Skip to content
Isaac Turner edited this page Mar 9, 2016 · 2 revisions

Adjacent kmers

Two kmer-keys are adjacent if there could be an edge between them. In other words we can transform one of the kmers into the other by dropping a base from one side and adding a base to the other, then taking the kmer-key. ACCAT and CCATG are adjacent, since dropping the first base from ACCAT and adding a G gives us CCATG.

de Bruijn graph Construction

Given a de bruijn graph with two adjacent kmers, there is an edge between them only if we saw them next to each other in the input sequence:

  • ACCATG would give us both kmers and the edge
  • ACCAT and CCATG would give us just the two kmers

Inferring edges

The inferedges McCortex command adds edges between all adjacent kmers in the graph in all samples that have both kmers.

You must run the infer edges step on graphs before threading reads through the graph to make links if you wish to use the links in a multi-sample setting (any situation where multiple samples are loaded at once).

Inferring edges results in a connected graph identical to a graph built at k-1.

Background

Inferring edges is required because you must not edit the graph after generating links (See the FAQs).

We do not store per-sample edges, instead we store pooled population edges for each kmer, and record which kmers were seen in which samples. This is an implementation optimisation to improve memory usage when working with many samples at once. To work out if a sample has an edge between two kmers, we look up if the population has the edge and then check that the sample has both kmers.

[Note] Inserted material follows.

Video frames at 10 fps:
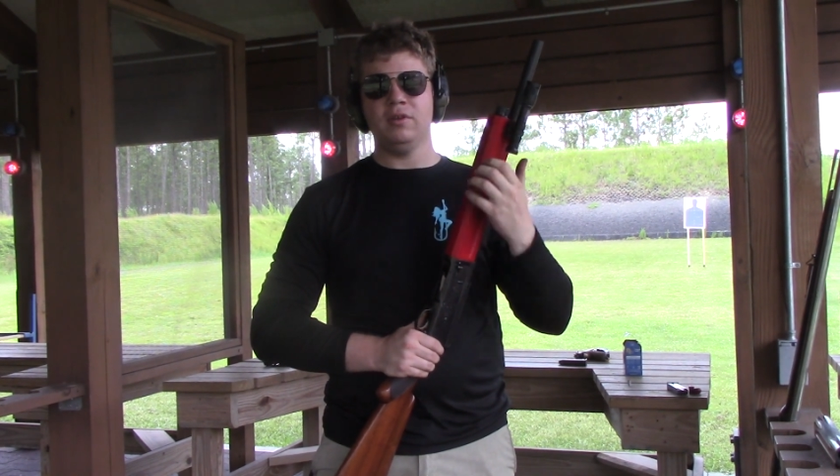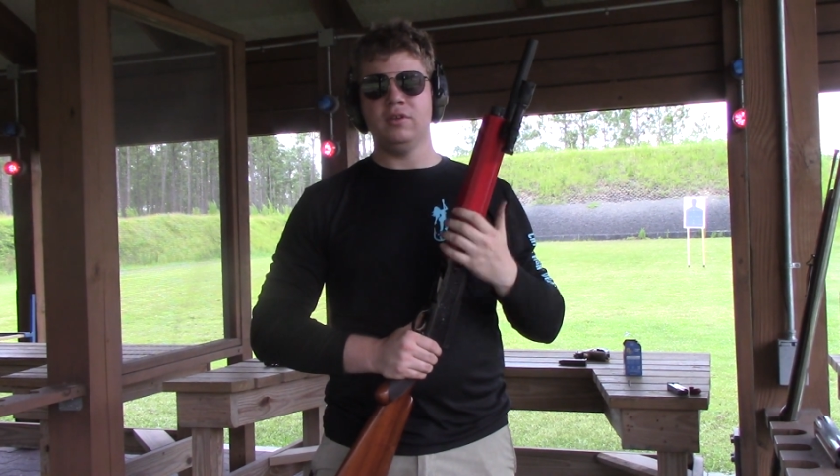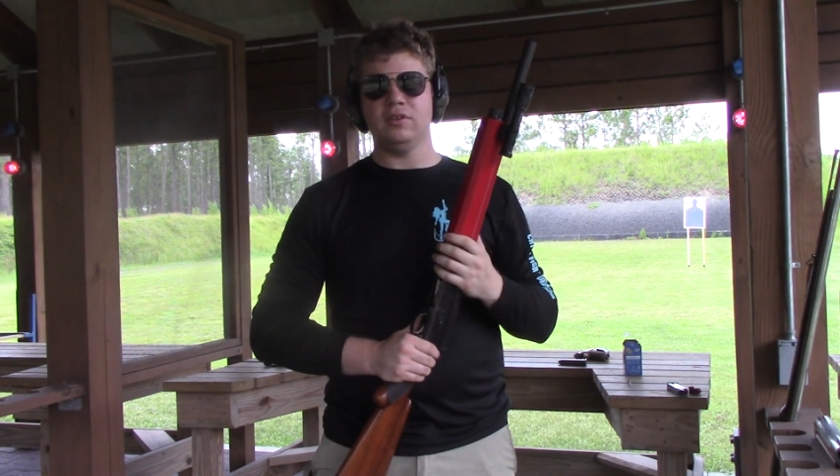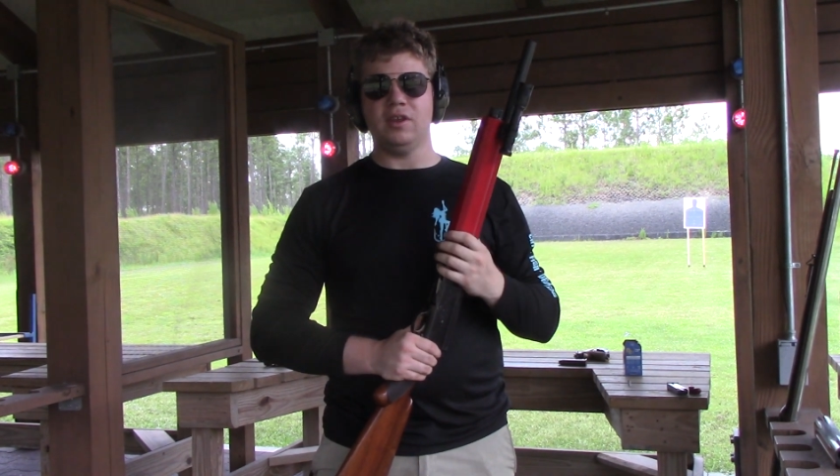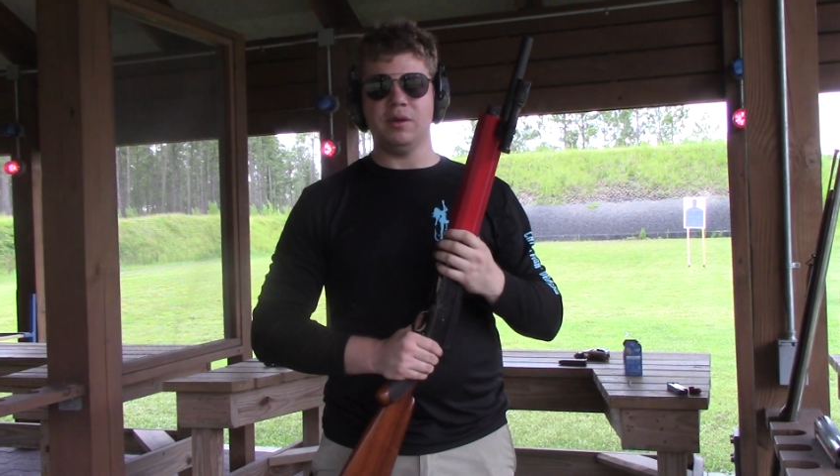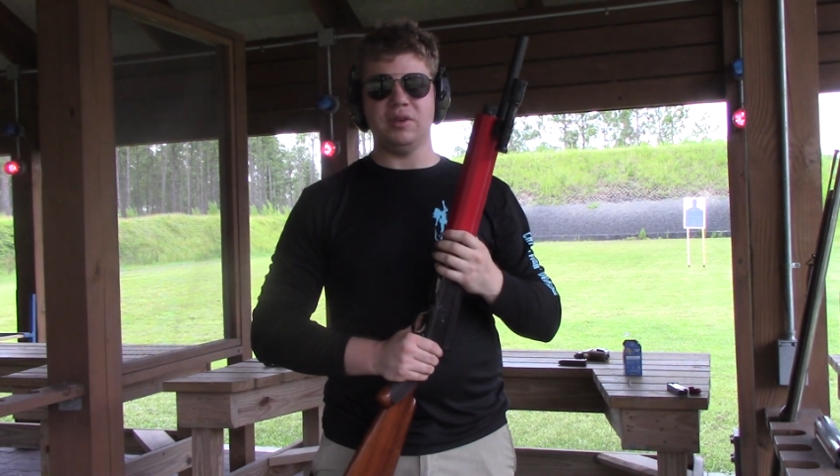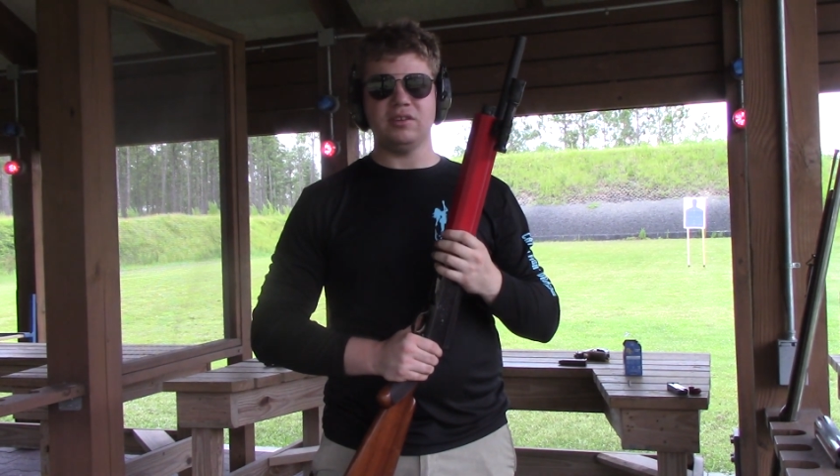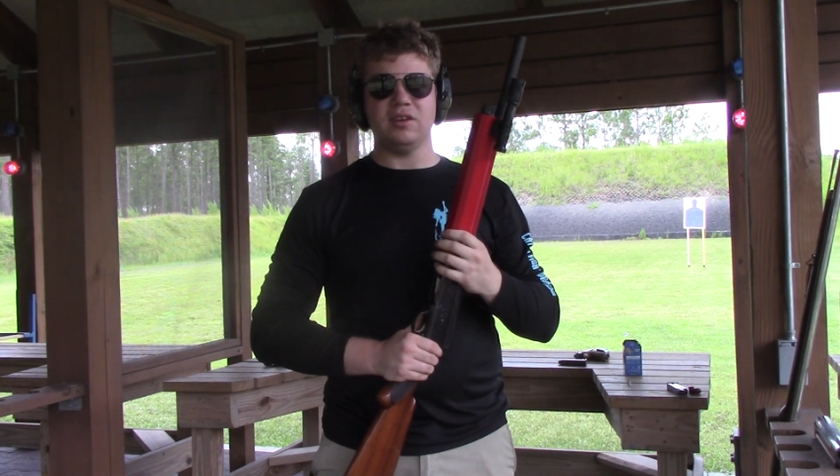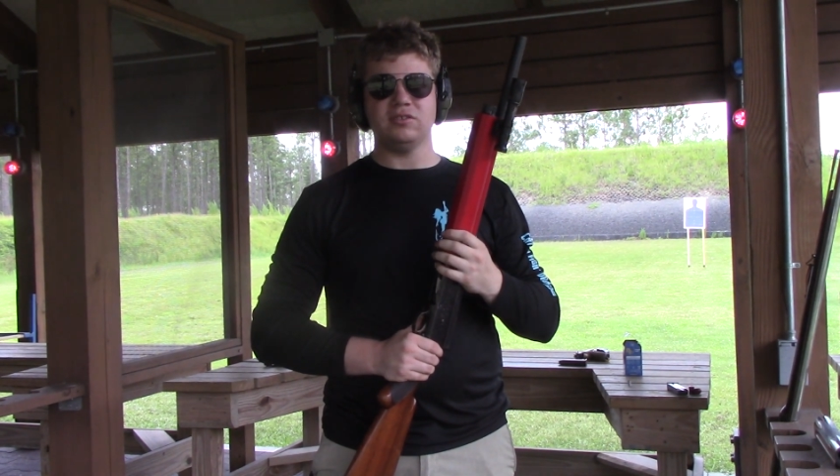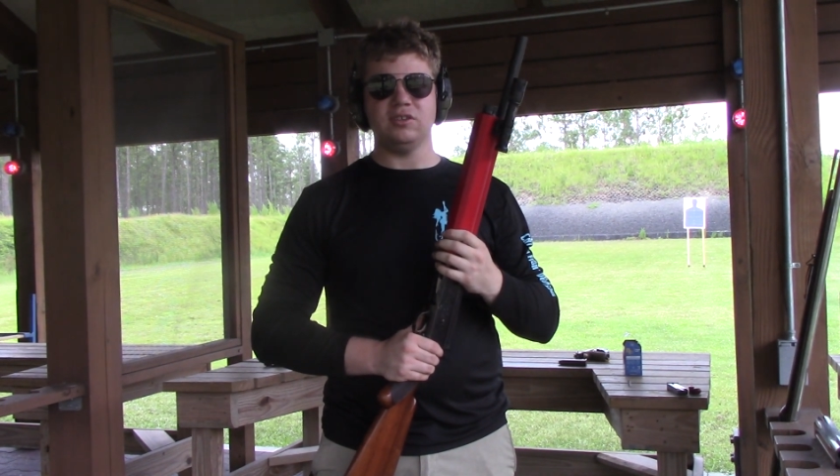Today I'm going
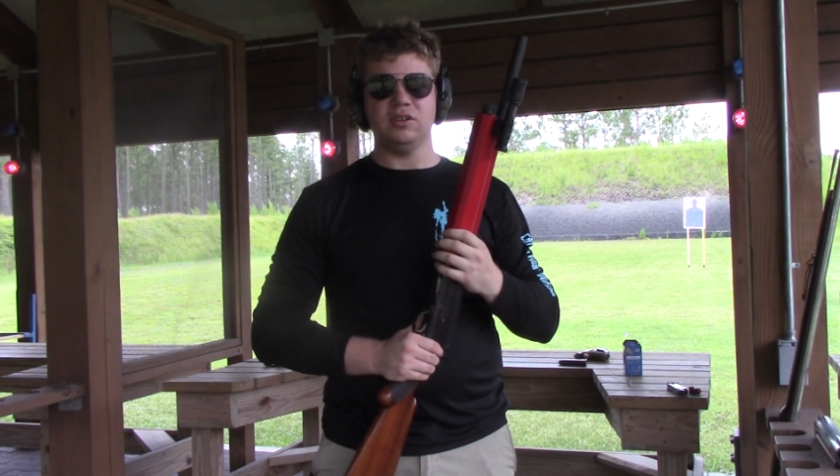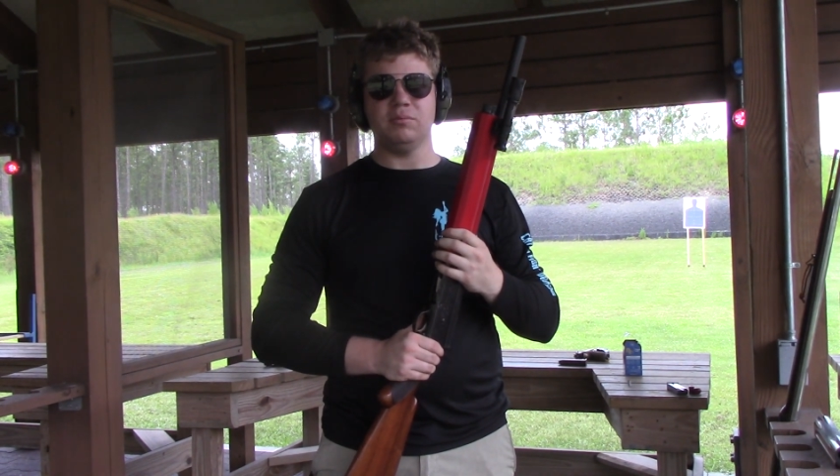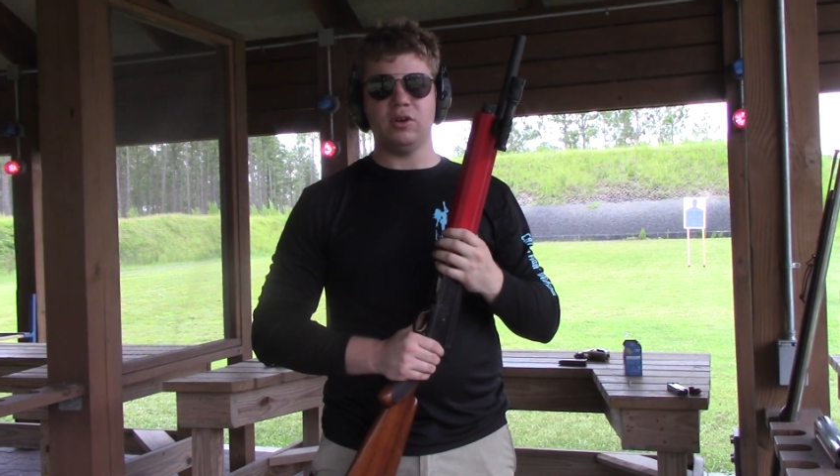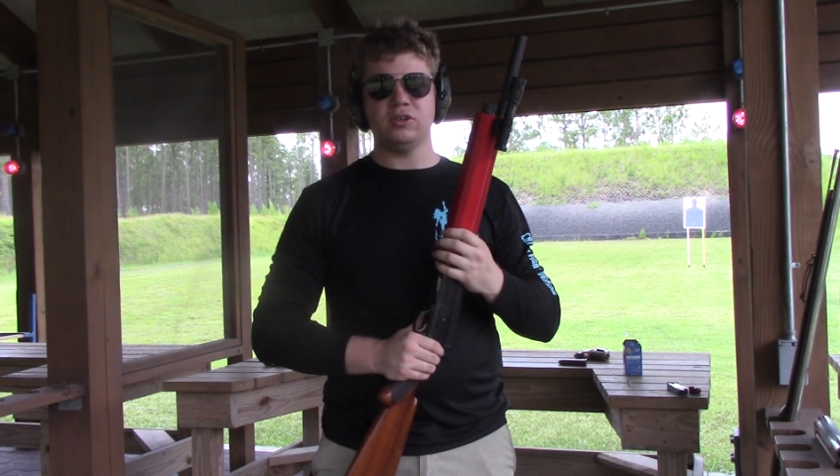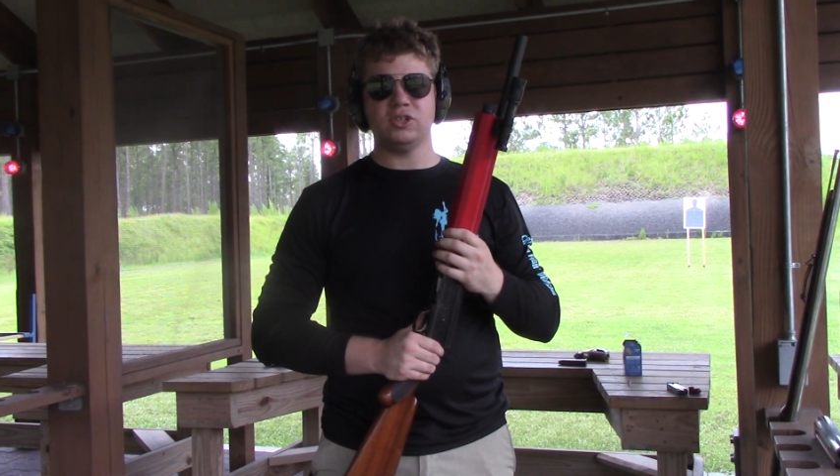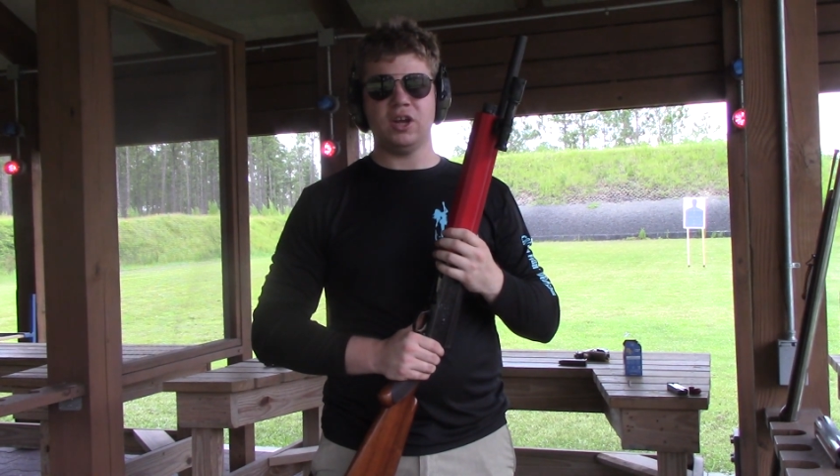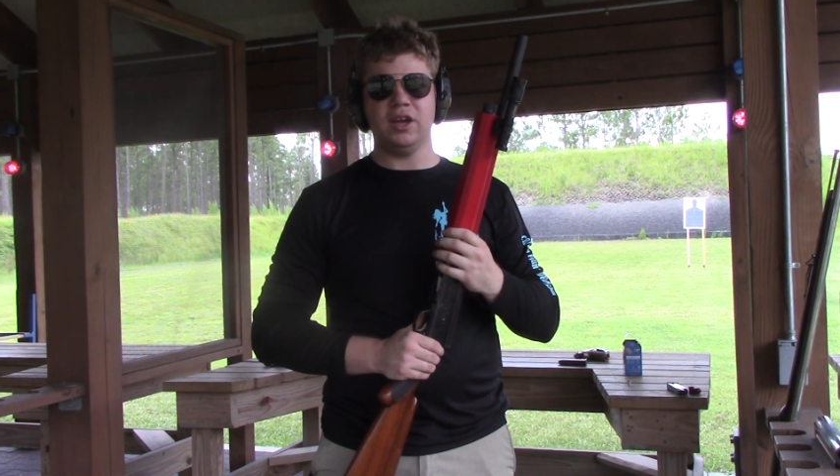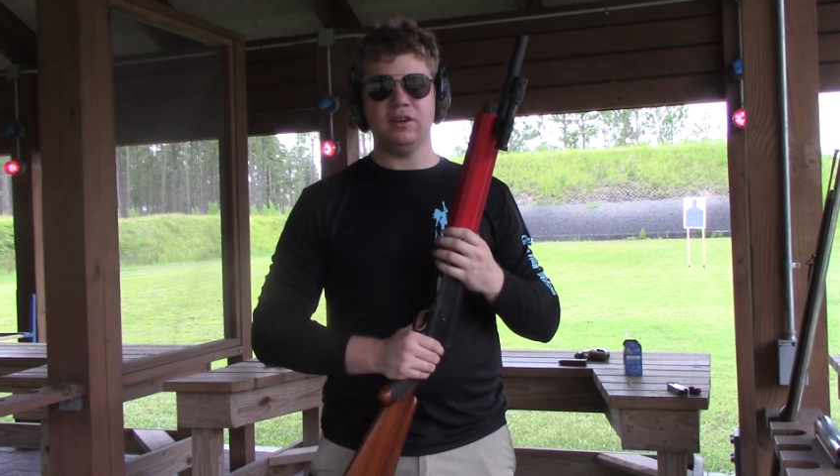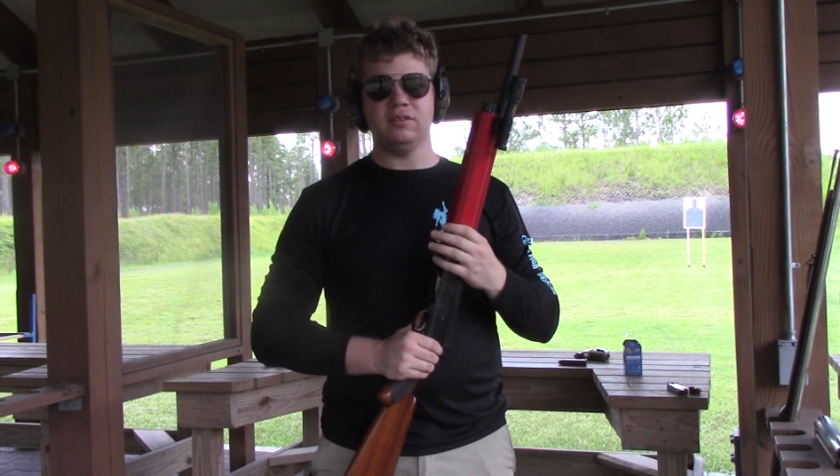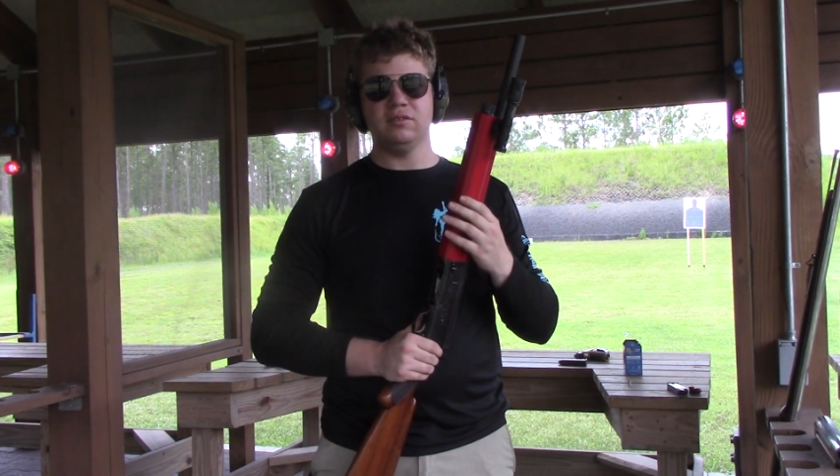to be testing birdshot,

Imagine a graph of two samples (1 & 2). We have two adjacent kmers that are in both samples, but only Sample 1 has an edge between them. When we load these two samples together, using the method described above, it appears that both samples have the edge. In other words, we've added an edge to Sample 2. This has violated the requirement not to edit the graph after generating links. If we have loaded a link that passed one of these kmers in Sample 2, it will no longer make sense. DANGER!